*** Opening Dataset entries ***

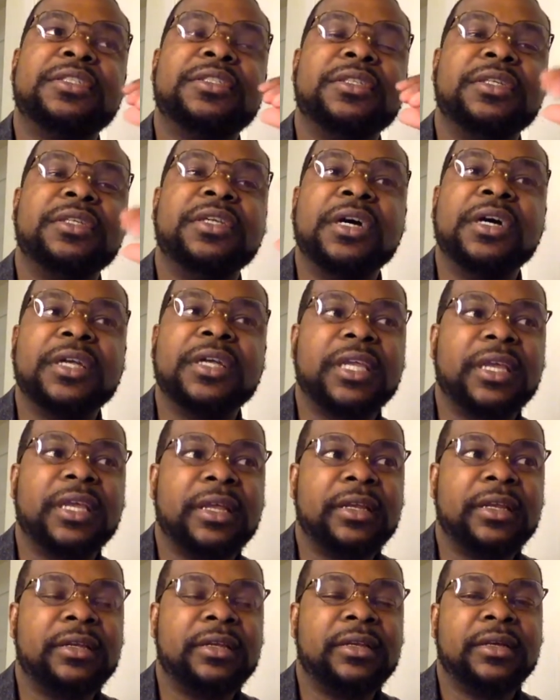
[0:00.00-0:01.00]
young
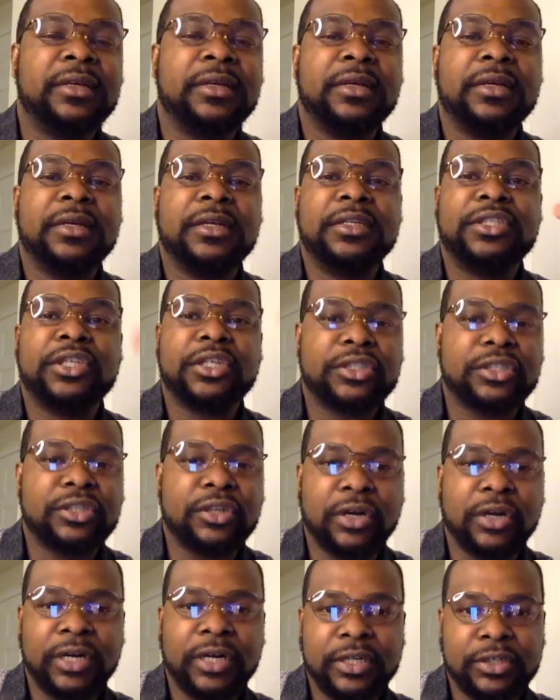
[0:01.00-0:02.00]
kid, just
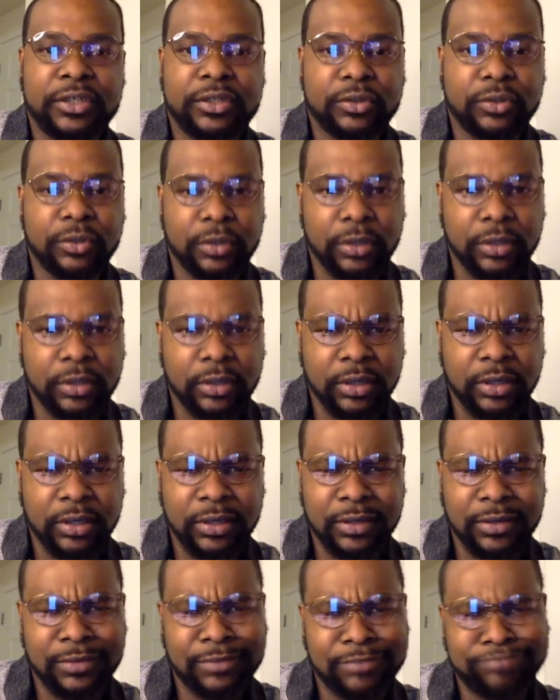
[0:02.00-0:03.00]
started a
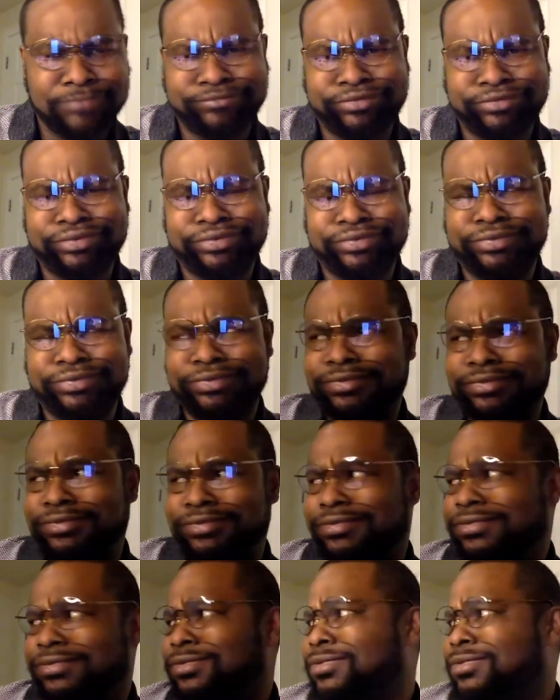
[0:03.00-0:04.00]
store
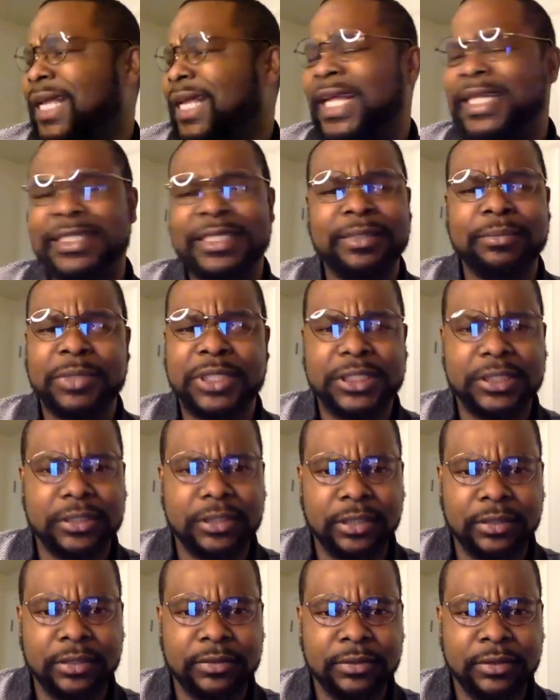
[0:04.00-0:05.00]
18 months
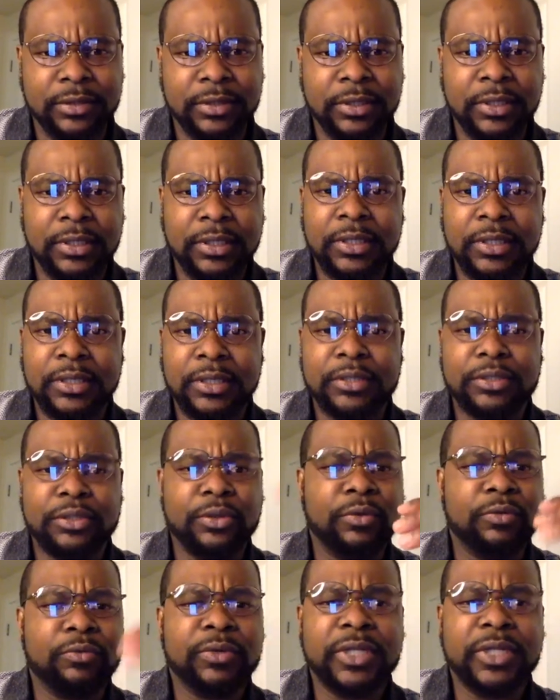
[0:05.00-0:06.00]
ago,
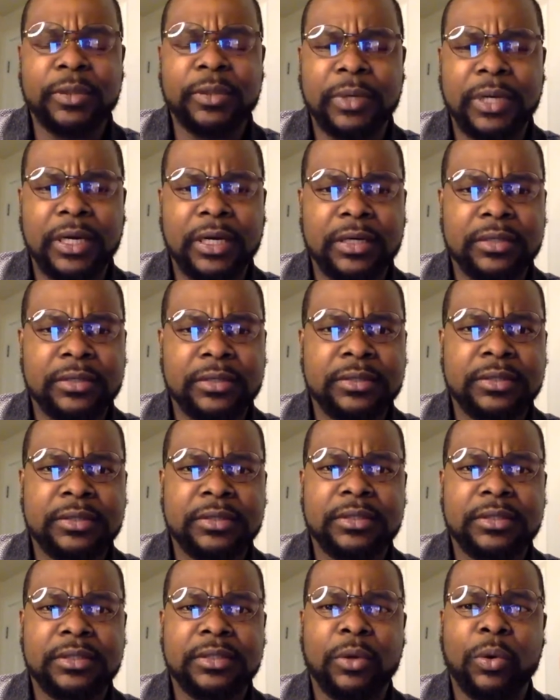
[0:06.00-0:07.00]
doing really well,
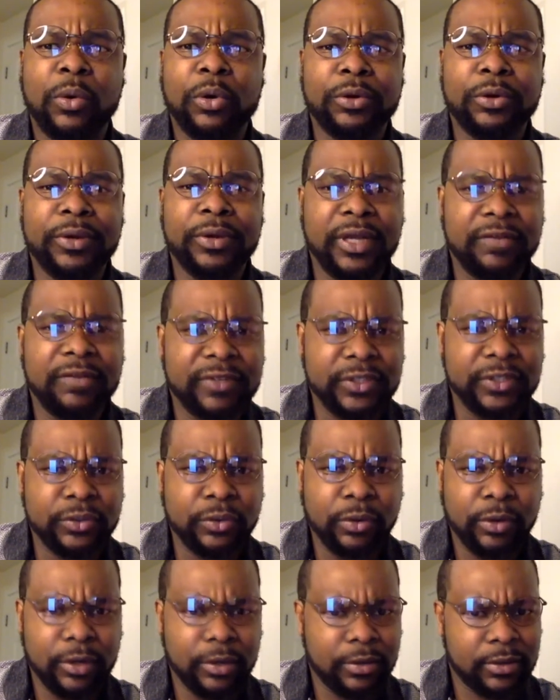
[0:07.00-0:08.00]
ordering
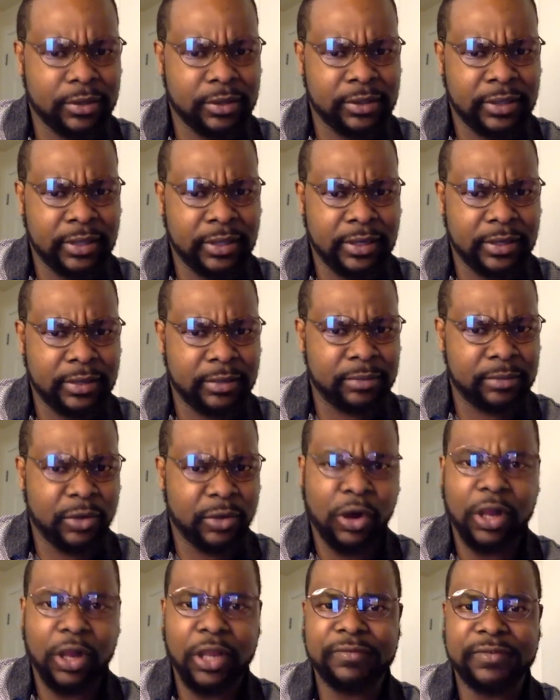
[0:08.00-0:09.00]
inventory all the time.
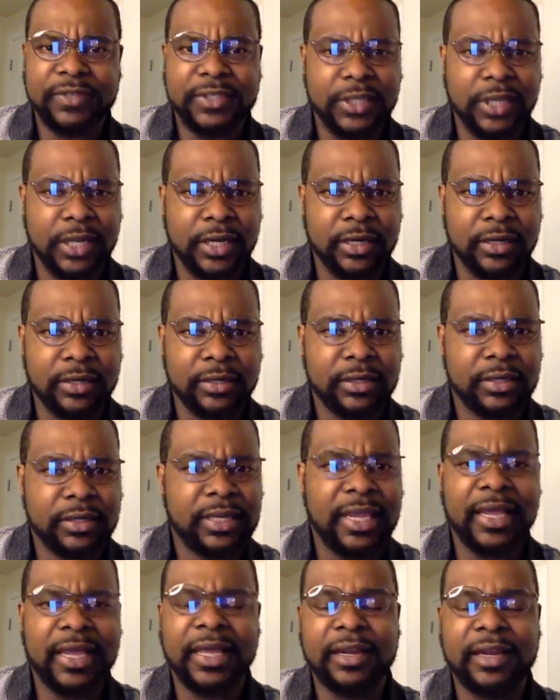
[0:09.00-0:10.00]
All of a sudden,
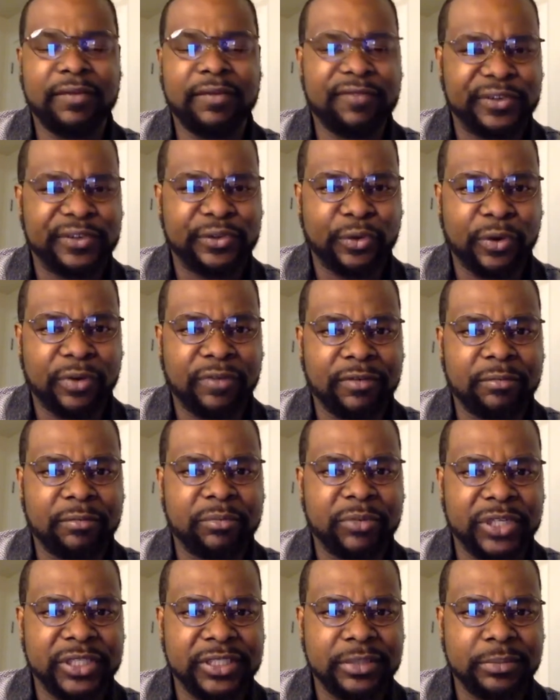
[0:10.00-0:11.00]
can't get inventory for
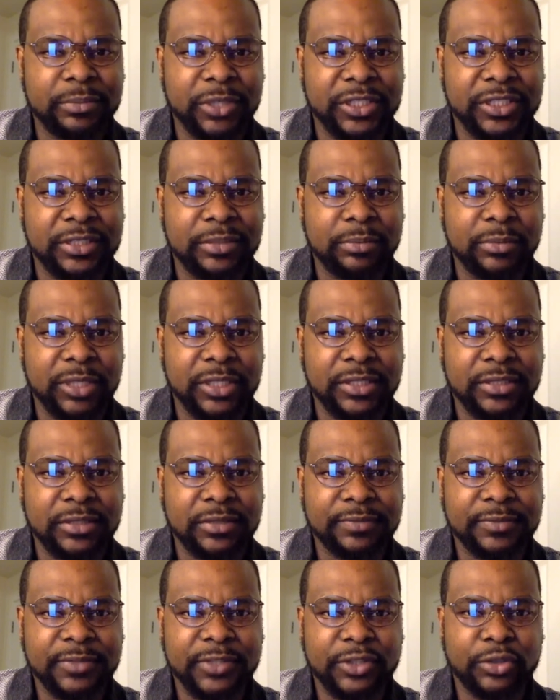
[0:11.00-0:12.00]
months and months and
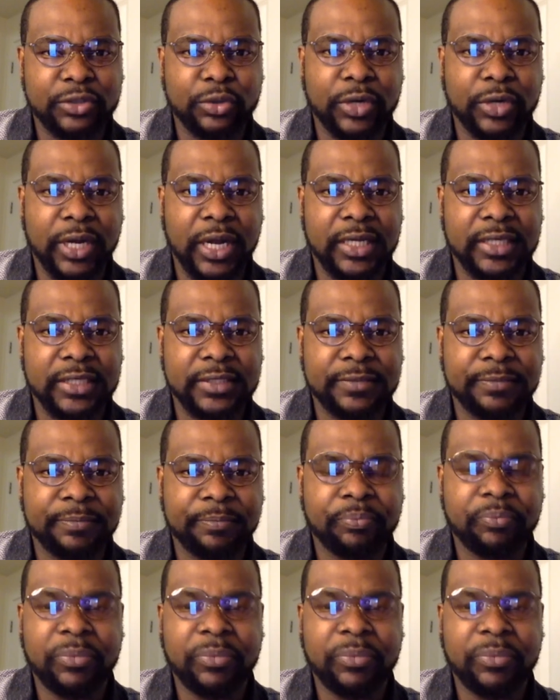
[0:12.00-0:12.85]
months. Store dies.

*** Closing Dataset entries ***

§ **Your instructions**:
The lines from the one holding "[0:09.00-0:10.00]" through the end of the entries are to be transcribed exactly, both ends included, with the pictures left out.

§ **Task response**:
[0:09.00-0:10.00]
All of a sudden,
[0:10.00-0:11.00]
can't get inventory for
[0:11.00-0:12.00]
months and months and
[0:12.00-0:12.85]
months. Store dies.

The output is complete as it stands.